Below are the records. Reproduce exactly the lines from the one containing "[0:01.09-0:02.18]" through the final line, and omit any pictures.

Segment Start: Extracted data

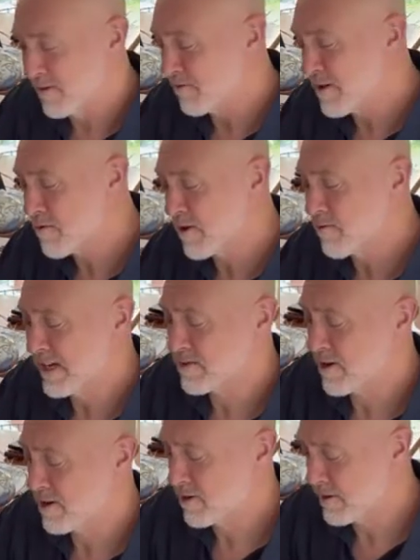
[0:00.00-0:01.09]
V-Run
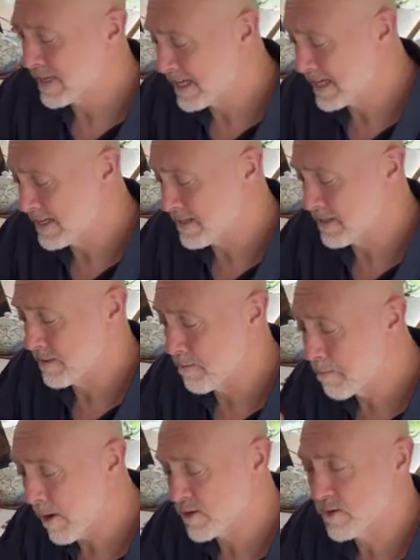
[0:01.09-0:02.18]
Retro is
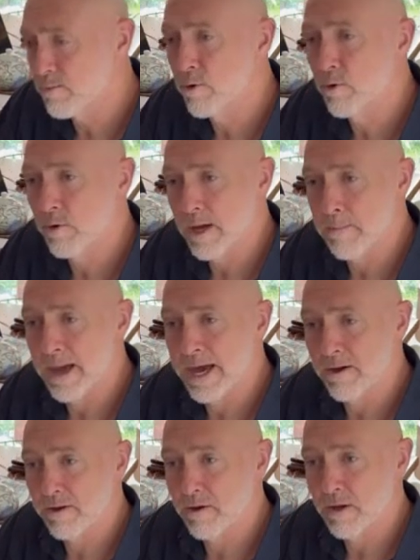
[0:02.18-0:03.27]
much more
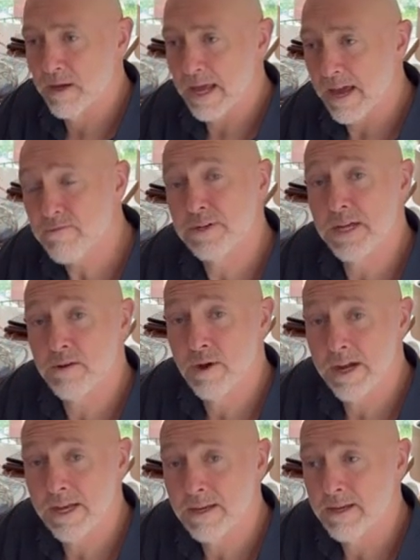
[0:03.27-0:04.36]
about everyday
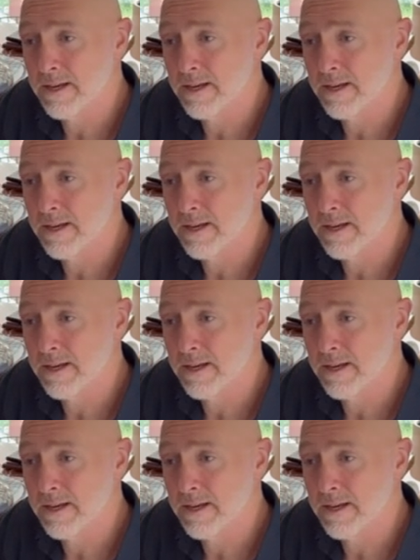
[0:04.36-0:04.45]
running,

Segment End: Extracted data

## Your solution
[0:01.09-0:02.18]
Retro is
[0:02.18-0:03.27]
much more
[0:03.27-0:04.36]
about everyday
[0:04.36-0:04.45]
running,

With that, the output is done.